# [Information shown]
[Start of section]
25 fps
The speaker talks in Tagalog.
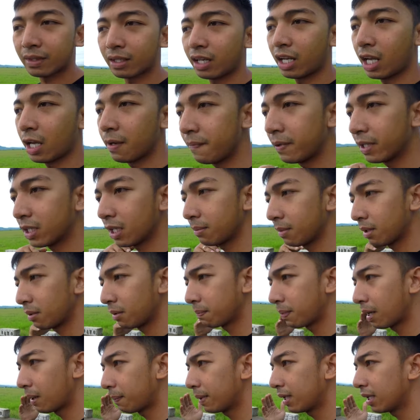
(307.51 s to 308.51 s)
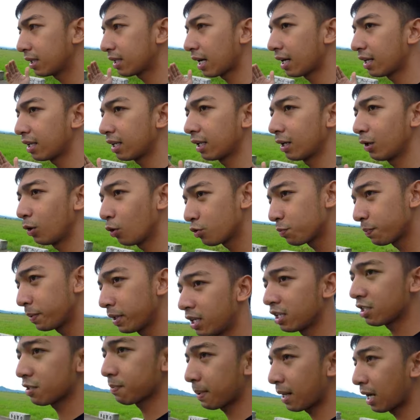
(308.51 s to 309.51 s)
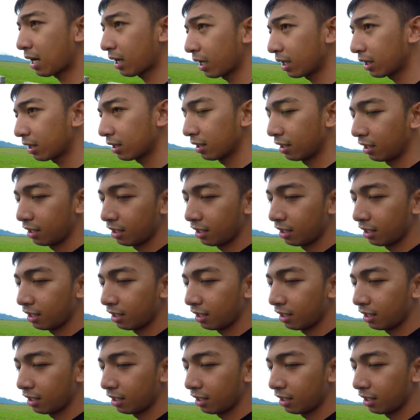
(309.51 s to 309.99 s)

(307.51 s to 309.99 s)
Every time na magpapalit tayo ng low speed na sprocket,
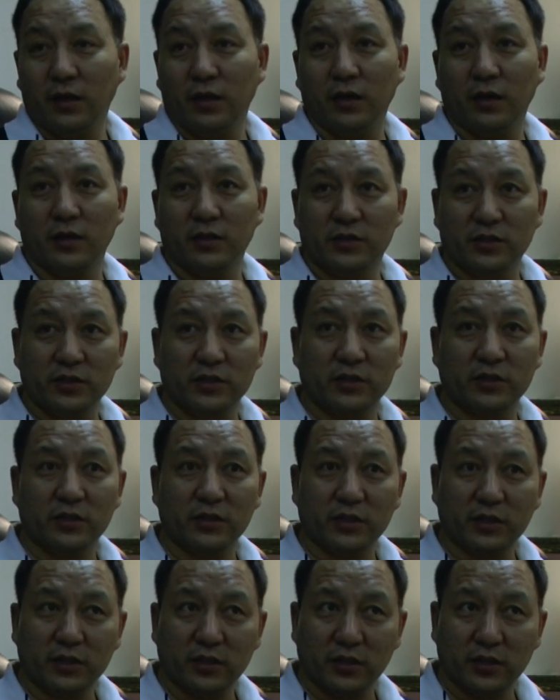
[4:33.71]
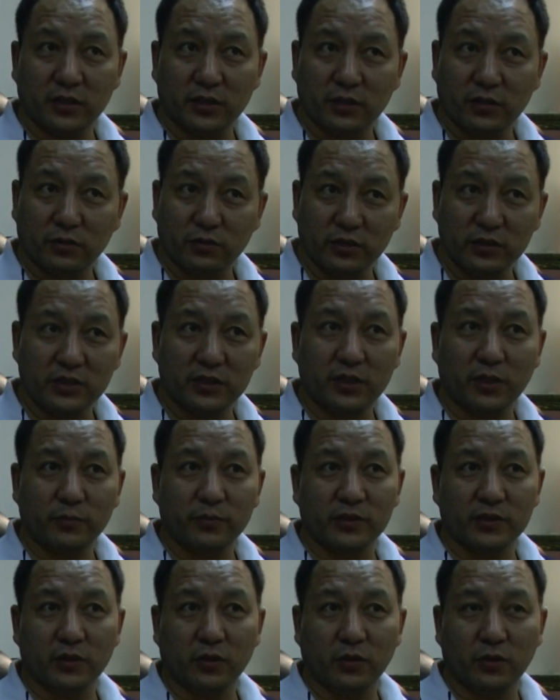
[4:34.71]
呃，这是一个国际上
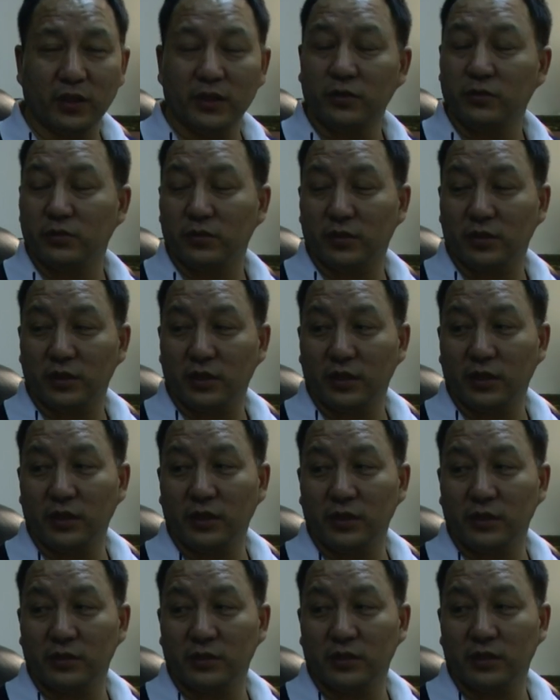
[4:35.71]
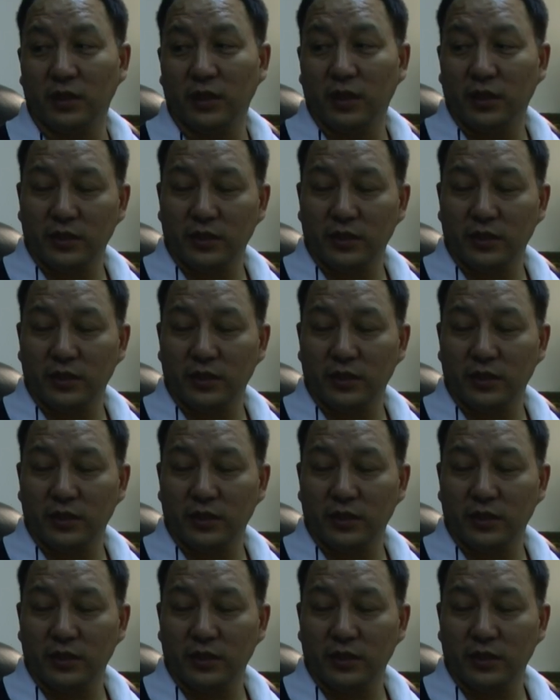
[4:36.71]
比较关注的一个例子。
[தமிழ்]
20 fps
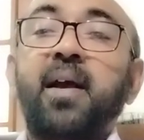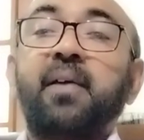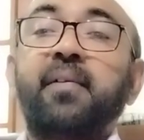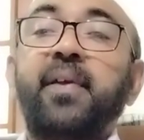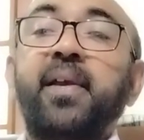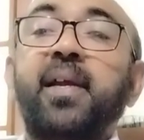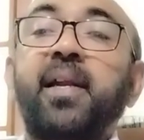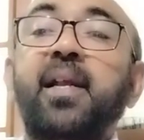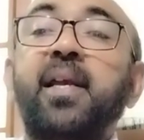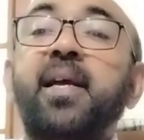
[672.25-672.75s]

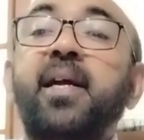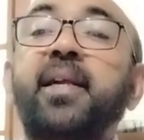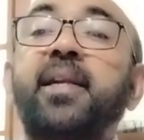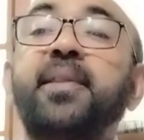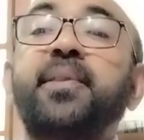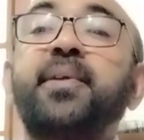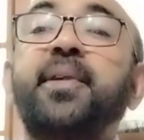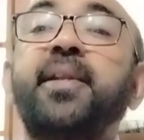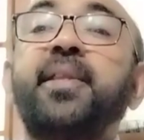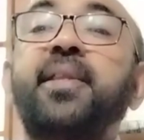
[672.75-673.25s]
அவைகளை
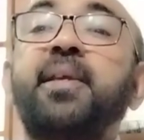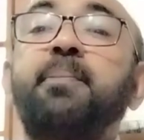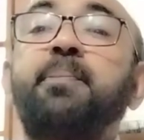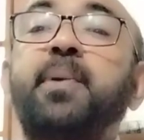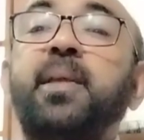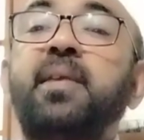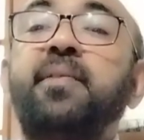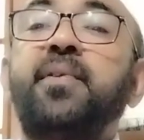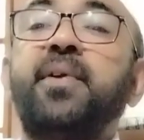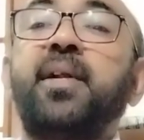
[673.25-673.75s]
அடுத்தடுத்த
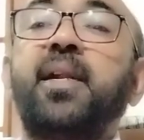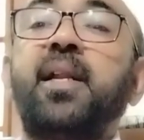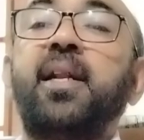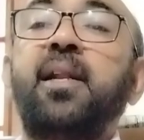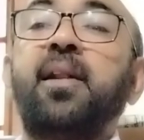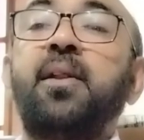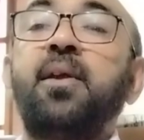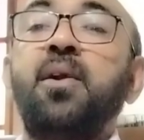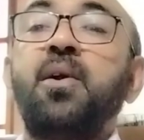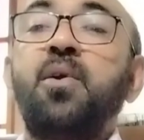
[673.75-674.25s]

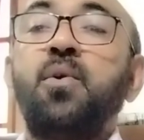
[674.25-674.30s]
பதிவுகளில்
[End of section]
# [What to do]
Give back all the material exactly, with no pictures.

# [Result of the task]
25 fps
The speaker talks in Tagalog.
(307.51 s to 308.51 s)
(308.51 s to 309.51 s)
(309.51 s to 309.99 s)

(307.51 s to 309.99 s)
Every time na magpapalit tayo ng low speed na sprocket,
[4:33.71]
[4:34.71]
呃，这是一个国际上
[4:35.71]
[4:36.71]
比较关注的一个例子。
[தமிழ்]
20 fps
[672.25-672.75s]

[672.75-673.25s]
அவைகளை
[673.25-673.75s]
அடுத்தடுத்த
[673.75-674.25s]

[674.25-674.30s]
பதிவுகளில்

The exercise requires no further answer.